▶ What the task asks
Pull every line containing "second" from the data.

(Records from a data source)

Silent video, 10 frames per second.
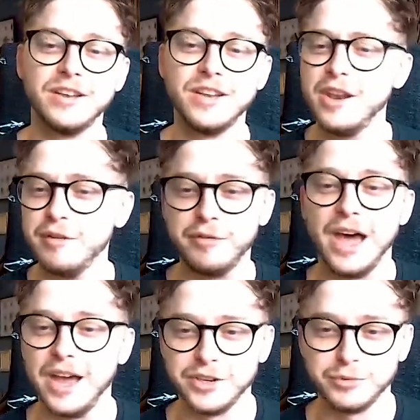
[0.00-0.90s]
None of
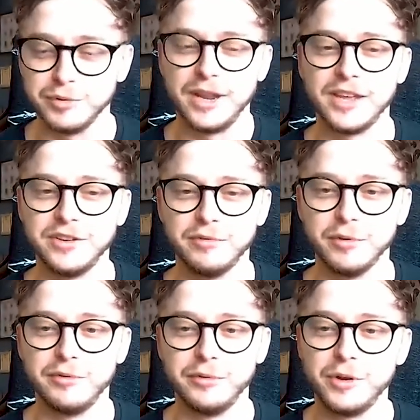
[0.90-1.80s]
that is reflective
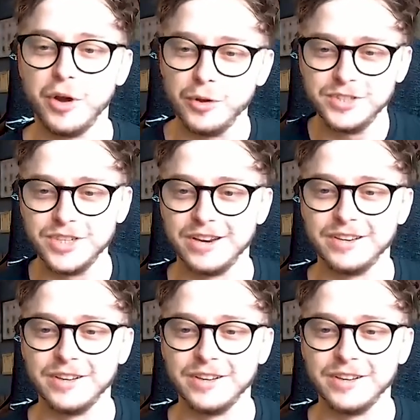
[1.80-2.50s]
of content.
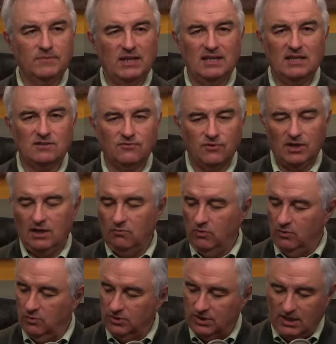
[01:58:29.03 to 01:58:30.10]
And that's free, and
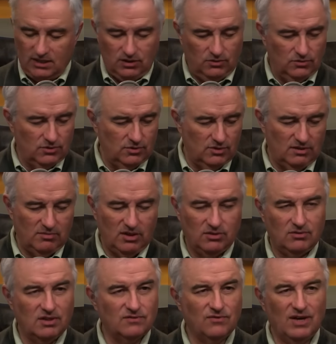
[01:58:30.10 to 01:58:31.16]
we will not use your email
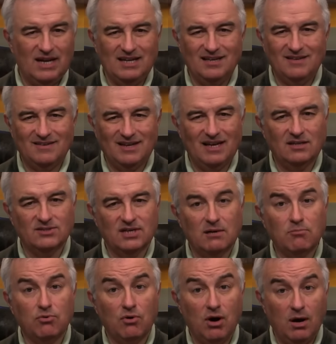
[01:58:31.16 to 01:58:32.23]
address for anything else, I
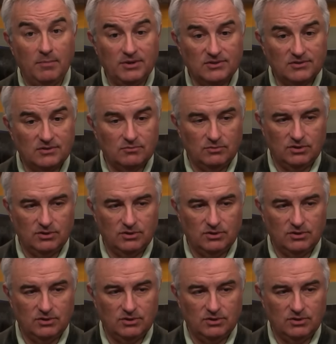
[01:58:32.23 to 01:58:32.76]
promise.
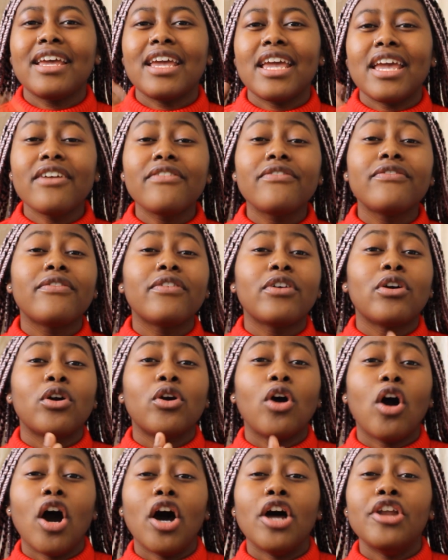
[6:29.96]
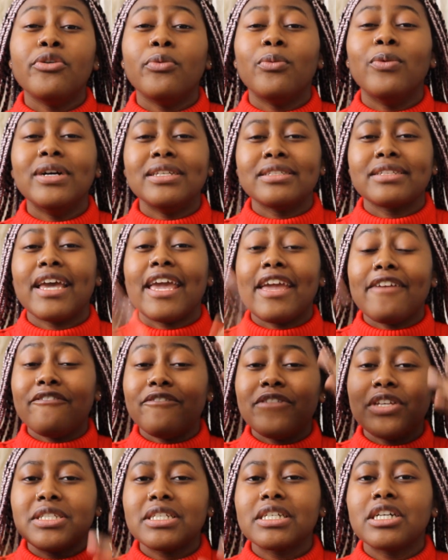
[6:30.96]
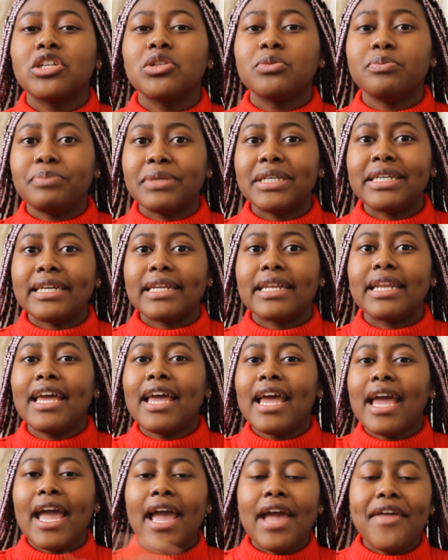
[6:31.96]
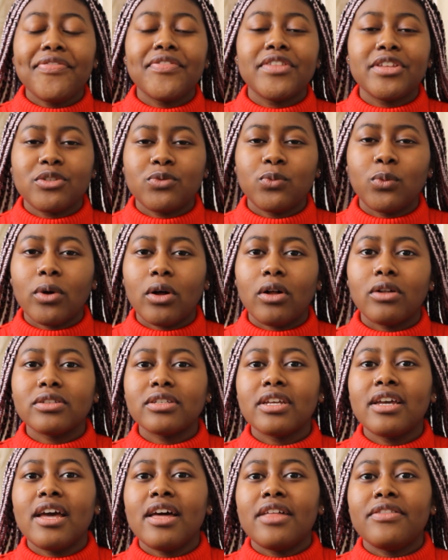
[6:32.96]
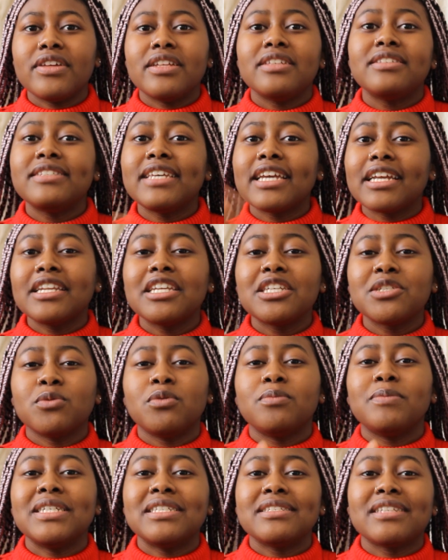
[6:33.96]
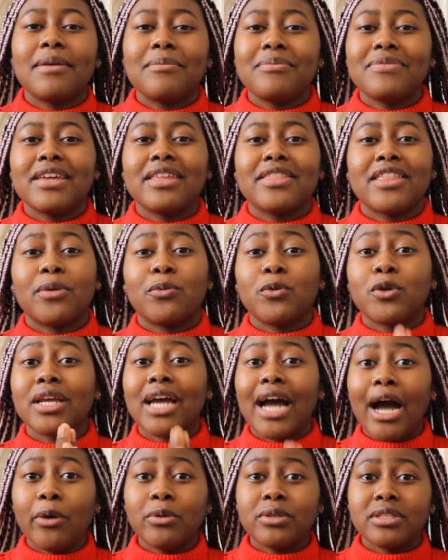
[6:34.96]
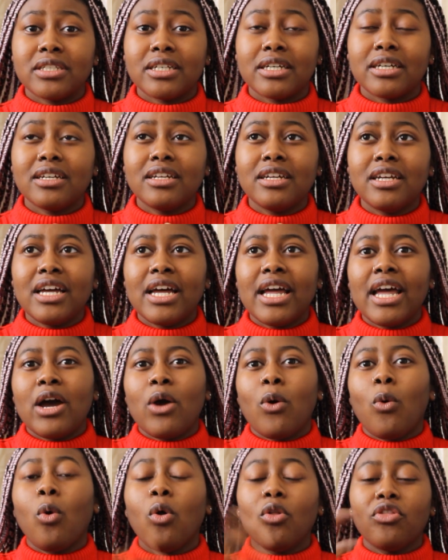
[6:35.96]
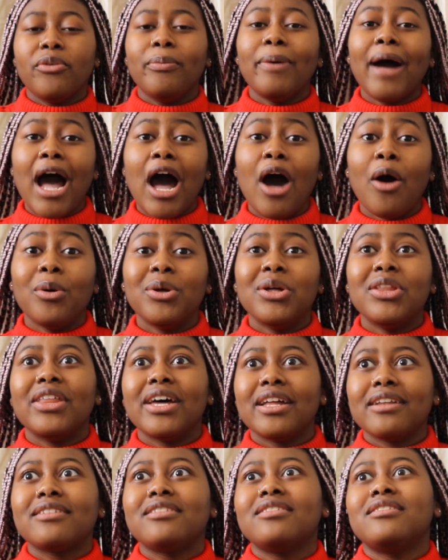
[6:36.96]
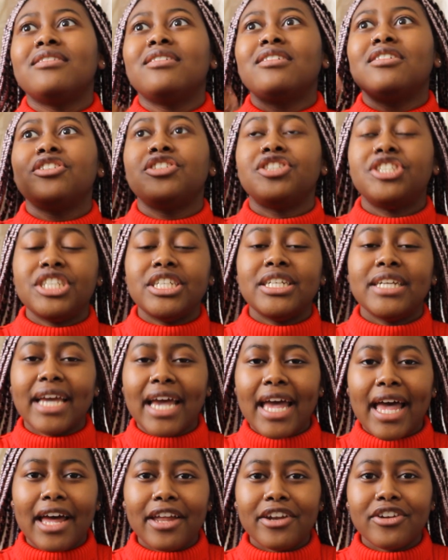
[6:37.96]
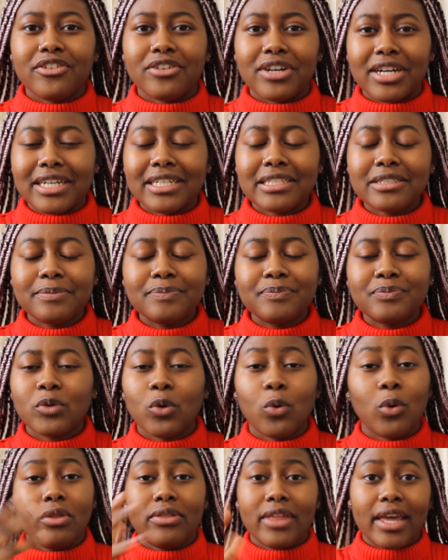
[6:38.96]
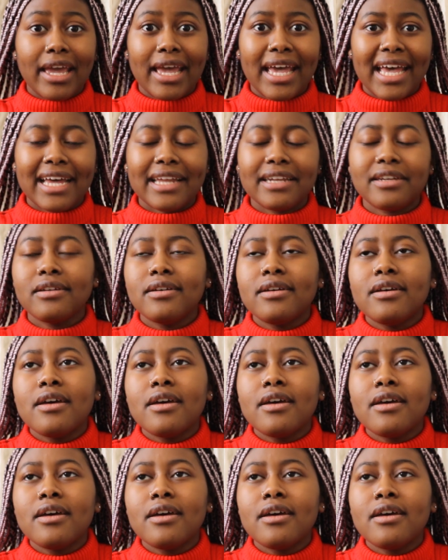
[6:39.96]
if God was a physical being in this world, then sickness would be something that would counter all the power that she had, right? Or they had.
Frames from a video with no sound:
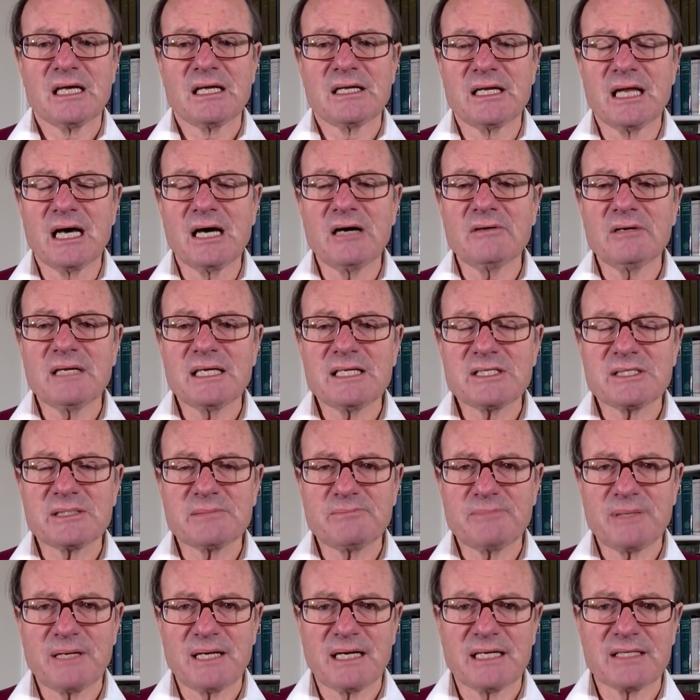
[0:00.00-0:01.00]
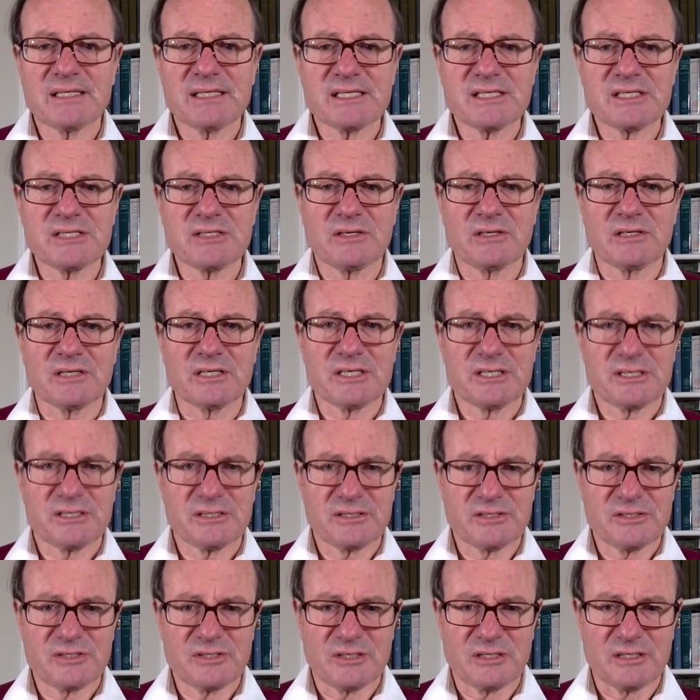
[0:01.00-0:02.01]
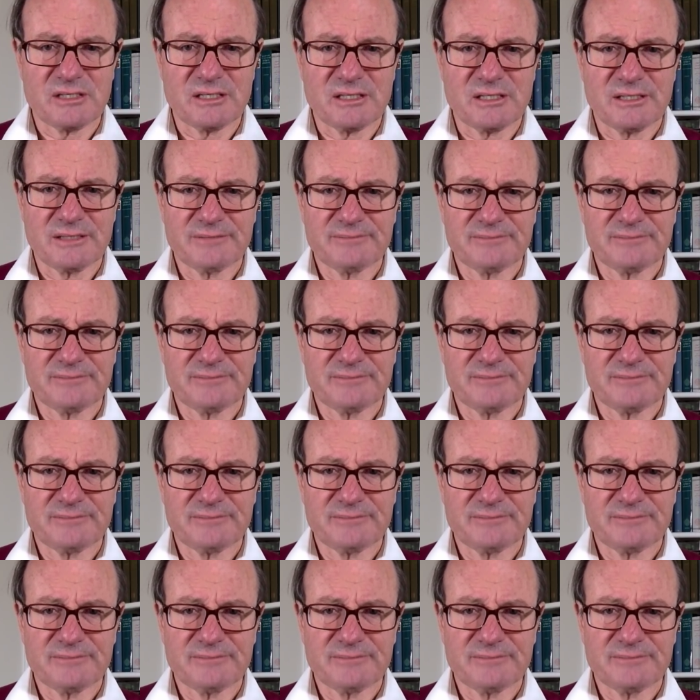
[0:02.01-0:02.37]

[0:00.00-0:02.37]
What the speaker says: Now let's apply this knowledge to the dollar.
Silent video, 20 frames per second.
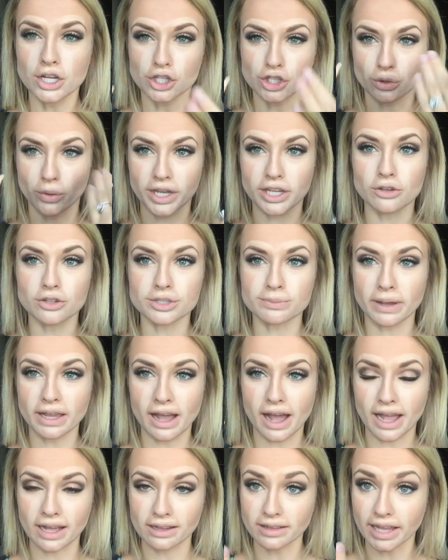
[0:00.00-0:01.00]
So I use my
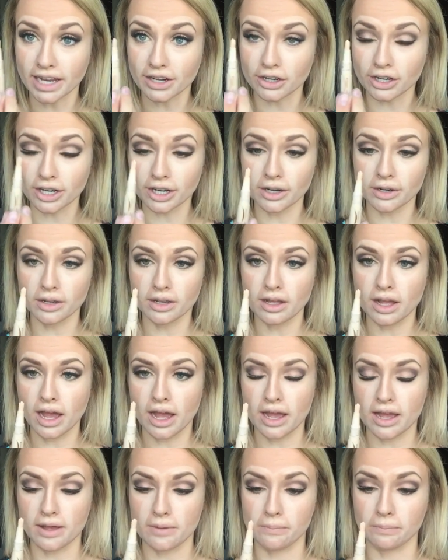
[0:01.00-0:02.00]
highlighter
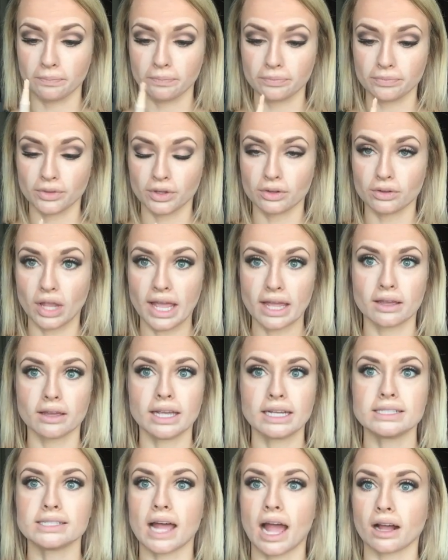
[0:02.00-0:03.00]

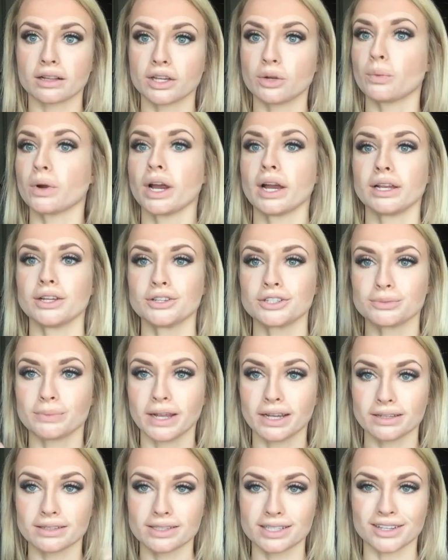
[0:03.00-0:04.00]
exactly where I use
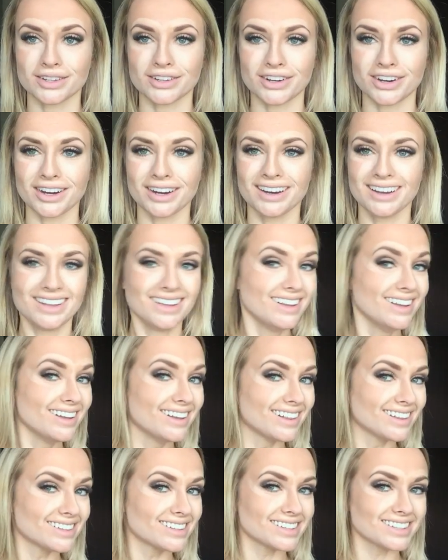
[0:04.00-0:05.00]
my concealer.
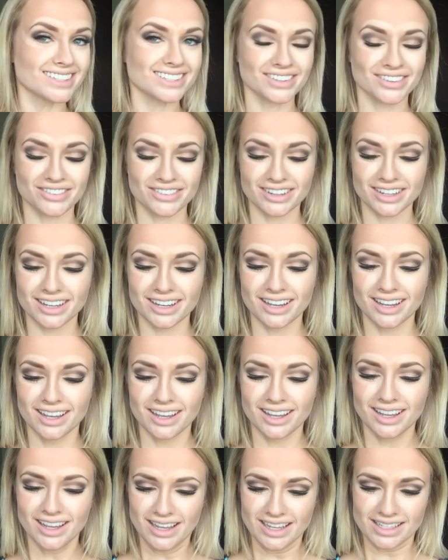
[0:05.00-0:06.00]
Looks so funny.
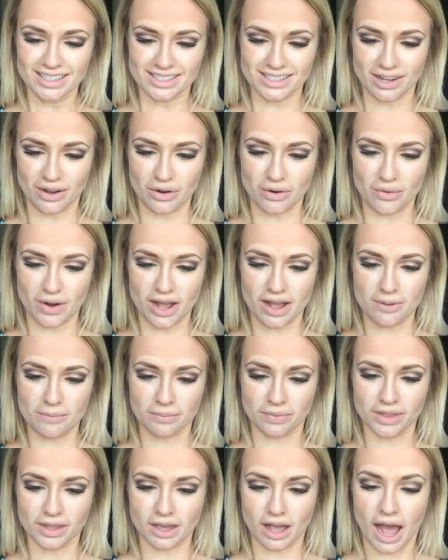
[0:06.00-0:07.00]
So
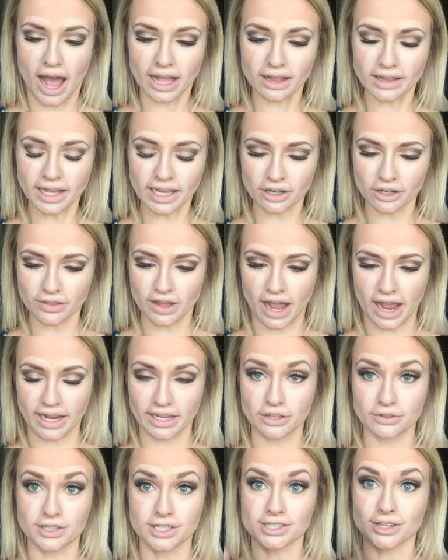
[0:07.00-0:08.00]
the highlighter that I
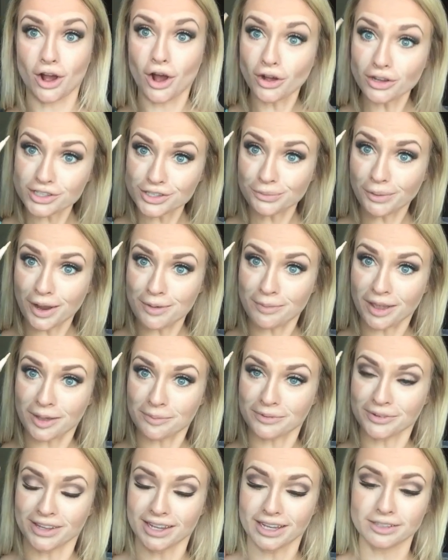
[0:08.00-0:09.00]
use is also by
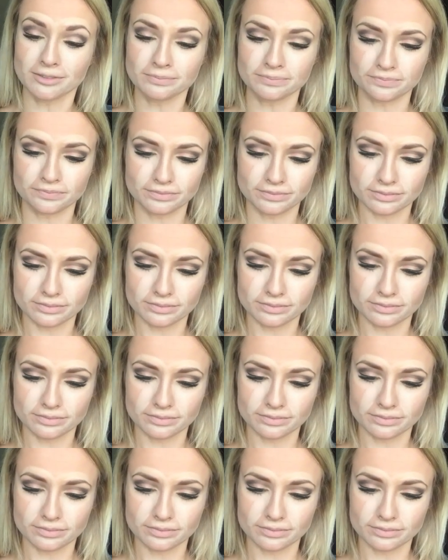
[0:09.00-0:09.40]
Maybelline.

▶ Expected answer
Silent video, 10 frames per second.
Silent video, 20 frames per second.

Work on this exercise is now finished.